Collected data entries:
___

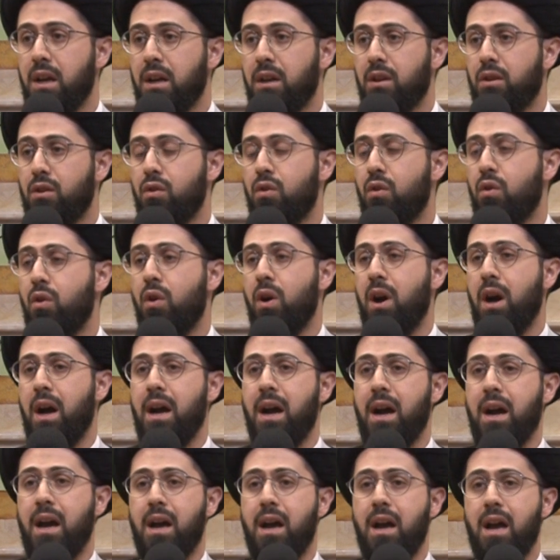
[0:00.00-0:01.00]
Noah
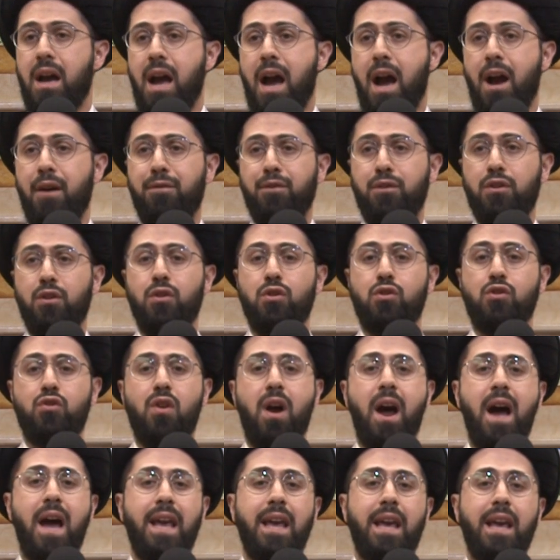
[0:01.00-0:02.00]
after
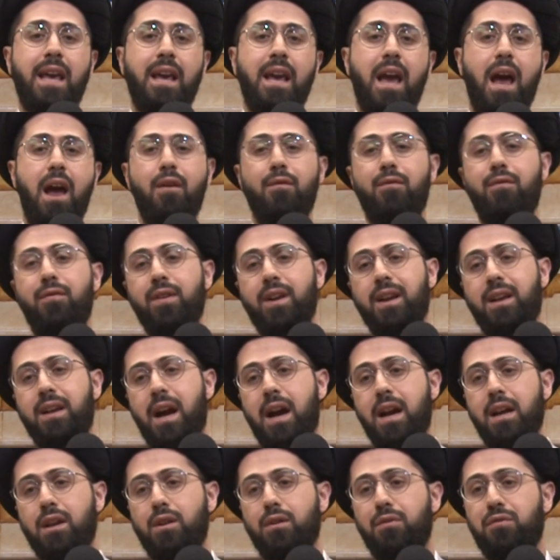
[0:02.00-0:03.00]
trying every
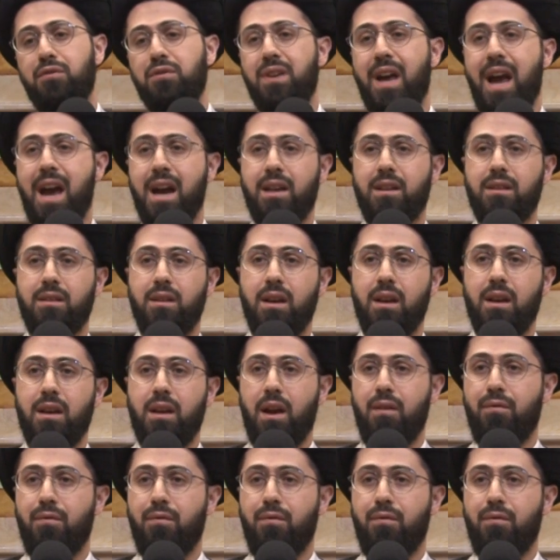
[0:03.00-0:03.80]
kind of tactic,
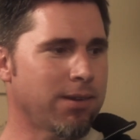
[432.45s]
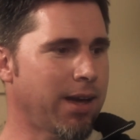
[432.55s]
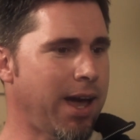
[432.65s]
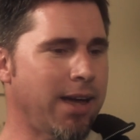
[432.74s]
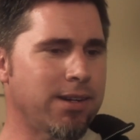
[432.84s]

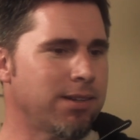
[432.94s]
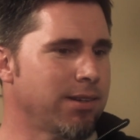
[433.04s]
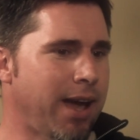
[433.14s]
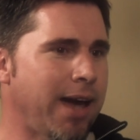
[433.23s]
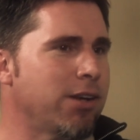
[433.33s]
how did
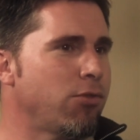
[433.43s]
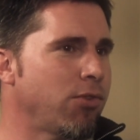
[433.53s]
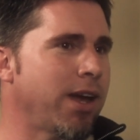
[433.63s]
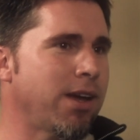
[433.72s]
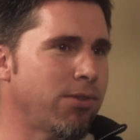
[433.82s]

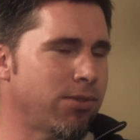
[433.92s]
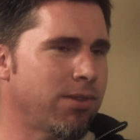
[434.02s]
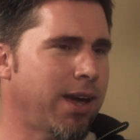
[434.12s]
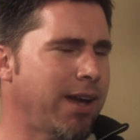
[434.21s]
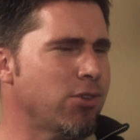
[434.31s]

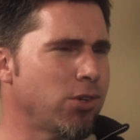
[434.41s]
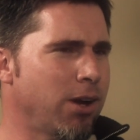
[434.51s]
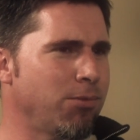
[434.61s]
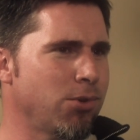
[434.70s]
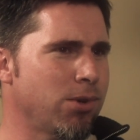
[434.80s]
you
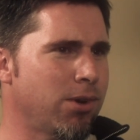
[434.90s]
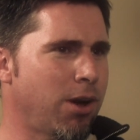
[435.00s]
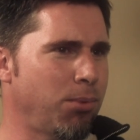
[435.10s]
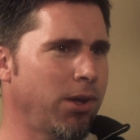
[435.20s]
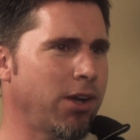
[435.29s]
come to
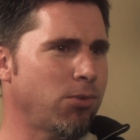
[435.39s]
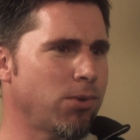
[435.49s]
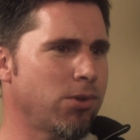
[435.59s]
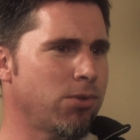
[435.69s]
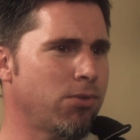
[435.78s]
a place
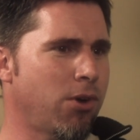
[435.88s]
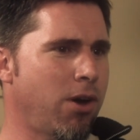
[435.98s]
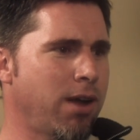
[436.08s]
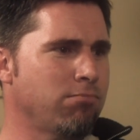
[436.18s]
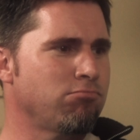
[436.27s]
where you
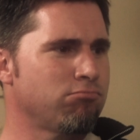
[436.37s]
thought,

___

▶ **Exercise requirements**:
A word-for-word copy is needed of the lines from the line holding "[0:03.00-0:03.80]" through the end of the records, both included, excluding every picture.

▶ **Result**:
[0:03.00-0:03.80]
kind of tactic,
[432.45s]
[432.55s]
[432.65s]
[432.74s]
[432.84s]

[432.94s]
[433.04s]
[433.14s]
[433.23s]
[433.33s]
how did
[433.43s]
[433.53s]
[433.63s]
[433.72s]
[433.82s]

[433.92s]
[434.02s]
[434.12s]
[434.21s]
[434.31s]

[434.41s]
[434.51s]
[434.61s]
[434.70s]
[434.80s]
you
[434.90s]
[435.00s]
[435.10s]
[435.20s]
[435.29s]
come to
[435.39s]
[435.49s]
[435.59s]
[435.69s]
[435.78s]
a place
[435.88s]
[435.98s]
[436.08s]
[436.18s]
[436.27s]
where you
[436.37s]
thought,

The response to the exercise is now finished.